_Work order_: Retype each record exactly.

[[ Provided entries, beginning ]]

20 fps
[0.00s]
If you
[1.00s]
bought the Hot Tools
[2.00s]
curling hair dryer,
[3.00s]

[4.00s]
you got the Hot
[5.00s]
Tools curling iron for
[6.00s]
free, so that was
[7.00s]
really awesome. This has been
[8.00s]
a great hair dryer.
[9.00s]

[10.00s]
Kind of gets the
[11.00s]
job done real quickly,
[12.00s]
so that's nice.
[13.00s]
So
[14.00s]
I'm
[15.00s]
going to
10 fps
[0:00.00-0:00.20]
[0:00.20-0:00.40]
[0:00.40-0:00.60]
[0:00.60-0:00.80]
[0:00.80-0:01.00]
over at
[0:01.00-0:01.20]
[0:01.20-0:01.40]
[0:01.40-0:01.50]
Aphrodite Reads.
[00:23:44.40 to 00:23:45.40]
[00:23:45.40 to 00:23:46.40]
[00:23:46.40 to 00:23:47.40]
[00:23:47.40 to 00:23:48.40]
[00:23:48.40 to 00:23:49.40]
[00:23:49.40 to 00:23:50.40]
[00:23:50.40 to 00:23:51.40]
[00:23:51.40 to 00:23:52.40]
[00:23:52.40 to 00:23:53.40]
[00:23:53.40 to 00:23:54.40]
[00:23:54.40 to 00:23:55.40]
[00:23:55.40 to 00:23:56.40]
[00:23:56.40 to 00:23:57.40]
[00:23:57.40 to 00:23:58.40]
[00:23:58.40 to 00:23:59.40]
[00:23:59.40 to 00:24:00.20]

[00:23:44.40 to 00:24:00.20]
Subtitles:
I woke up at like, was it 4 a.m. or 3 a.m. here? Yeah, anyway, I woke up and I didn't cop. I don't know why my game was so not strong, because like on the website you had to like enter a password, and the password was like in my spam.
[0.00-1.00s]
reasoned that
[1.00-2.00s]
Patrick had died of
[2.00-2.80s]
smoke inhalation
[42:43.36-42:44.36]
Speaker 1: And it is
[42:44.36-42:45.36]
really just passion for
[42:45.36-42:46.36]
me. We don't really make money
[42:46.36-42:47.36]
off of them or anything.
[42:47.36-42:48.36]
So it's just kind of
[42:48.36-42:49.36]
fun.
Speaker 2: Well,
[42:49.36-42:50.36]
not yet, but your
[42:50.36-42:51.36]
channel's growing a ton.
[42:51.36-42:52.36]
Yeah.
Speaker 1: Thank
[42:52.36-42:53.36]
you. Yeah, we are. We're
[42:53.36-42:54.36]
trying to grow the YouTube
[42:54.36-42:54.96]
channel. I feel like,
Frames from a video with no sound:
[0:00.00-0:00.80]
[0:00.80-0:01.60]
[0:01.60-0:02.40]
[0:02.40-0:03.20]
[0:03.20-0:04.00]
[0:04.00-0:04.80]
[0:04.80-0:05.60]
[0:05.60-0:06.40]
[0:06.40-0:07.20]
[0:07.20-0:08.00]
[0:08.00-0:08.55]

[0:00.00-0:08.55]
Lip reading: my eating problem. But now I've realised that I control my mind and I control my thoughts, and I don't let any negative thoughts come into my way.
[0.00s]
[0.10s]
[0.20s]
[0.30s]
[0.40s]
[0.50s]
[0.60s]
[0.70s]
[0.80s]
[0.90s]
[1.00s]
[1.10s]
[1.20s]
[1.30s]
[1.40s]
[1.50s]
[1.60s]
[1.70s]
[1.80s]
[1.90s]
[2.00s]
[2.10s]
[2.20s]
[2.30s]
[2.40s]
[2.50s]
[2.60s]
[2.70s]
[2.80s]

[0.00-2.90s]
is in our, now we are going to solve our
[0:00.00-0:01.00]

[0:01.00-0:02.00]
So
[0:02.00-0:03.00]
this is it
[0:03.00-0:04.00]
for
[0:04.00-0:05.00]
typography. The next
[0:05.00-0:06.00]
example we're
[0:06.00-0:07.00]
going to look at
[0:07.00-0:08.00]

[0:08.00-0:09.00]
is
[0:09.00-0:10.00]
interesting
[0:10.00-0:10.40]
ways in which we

[[ Provided entries, end ]]

_The completed task_:
20 fps
[0.00s]
If you
[1.00s]
bought the Hot Tools
[2.00s]
curling hair dryer,
[3.00s]

[4.00s]
you got the Hot
[5.00s]
Tools curling iron for
[6.00s]
free, so that was
[7.00s]
really awesome. This has been
[8.00s]
a great hair dryer.
[9.00s]

[10.00s]
Kind of gets the
[11.00s]
job done real quickly,
[12.00s]
so that's nice.
[13.00s]
So
[14.00s]
I'm
[15.00s]
going to
10 fps
[0:00.00-0:00.20]
[0:00.20-0:00.40]
[0:00.40-0:00.60]
[0:00.60-0:00.80]
[0:00.80-0:01.00]
over at
[0:01.00-0:01.20]
[0:01.20-0:01.40]
[0:01.40-0:01.50]
Aphrodite Reads.
[00:23:44.40 to 00:23:45.40]
[00:23:45.40 to 00:23:46.40]
[00:23:46.40 to 00:23:47.40]
[00:23:47.40 to 00:23:48.40]
[00:23:48.40 to 00:23:49.40]
[00:23:49.40 to 00:23:50.40]
[00:23:50.40 to 00:23:51.40]
[00:23:51.40 to 00:23:52.40]
[00:23:52.40 to 00:23:53.40]
[00:23:53.40 to 00:23:54.40]
[00:23:54.40 to 00:23:55.40]
[00:23:55.40 to 00:23:56.40]
[00:23:56.40 to 00:23:57.40]
[00:23:57.40 to 00:23:58.40]
[00:23:58.40 to 00:23:59.40]
[00:23:59.40 to 00:24:00.20]

[00:23:44.40 to 00:24:00.20]
Subtitles:
I woke up at like, was it 4 a.m. or 3 a.m. here? Yeah, anyway, I woke up and I didn't cop. I don't know why my game was so not strong, because like on the website you had to like enter a password, and the password was like in my spam.
[0.00-1.00s]
reasoned that
[1.00-2.00s]
Patrick had died of
[2.00-2.80s]
smoke inhalation
[42:43.36-42:44.36]
Speaker 1: And it is
[42:44.36-42:45.36]
really just passion for
[42:45.36-42:46.36]
me. We don't really make money
[42:46.36-42:47.36]
off of them or anything.
[42:47.36-42:48.36]
So it's just kind of
[42:48.36-42:49.36]
fun.
Speaker 2: Well,
[42:49.36-42:50.36]
not yet, but your
[42:50.36-42:51.36]
channel's growing a ton.
[42:51.36-42:52.36]
Yeah.
Speaker 1: Thank
[42:52.36-42:53.36]
you. Yeah, we are. We're
[42:53.36-42:54.36]
trying to grow the YouTube
[42:54.36-42:54.96]
channel. I feel like,
Frames from a video with no sound:
[0:00.00-0:00.80]
[0:00.80-0:01.60]
[0:01.60-0:02.40]
[0:02.40-0:03.20]
[0:03.20-0:04.00]
[0:04.00-0:04.80]
[0:04.80-0:05.60]
[0:05.60-0:06.40]
[0:06.40-0:07.20]
[0:07.20-0:08.00]
[0:08.00-0:08.55]

[0:00.00-0:08.55]
Lip reading: my eating problem. But now I've realised that I control my mind and I control my thoughts, and I don't let any negative thoughts come into my way.
[0.00s]
[0.10s]
[0.20s]
[0.30s]
[0.40s]
[0.50s]
[0.60s]
[0.70s]
[0.80s]
[0.90s]
[1.00s]
[1.10s]
[1.20s]
[1.30s]
[1.40s]
[1.50s]
[1.60s]
[1.70s]
[1.80s]
[1.90s]
[2.00s]
[2.10s]
[2.20s]
[2.30s]
[2.40s]
[2.50s]
[2.60s]
[2.70s]
[2.80s]

[0.00-2.90s]
is in our, now we are going to solve our
[0:00.00-0:01.00]

[0:01.00-0:02.00]
So
[0:02.00-0:03.00]
this is it
[0:03.00-0:04.00]
for
[0:04.00-0:05.00]
typography. The next
[0:05.00-0:06.00]
example we're
[0:06.00-0:07.00]
going to look at
[0:07.00-0:08.00]

[0:08.00-0:09.00]
is
[0:09.00-0:10.00]
interesting
[0:10.00-0:10.40]
ways in which we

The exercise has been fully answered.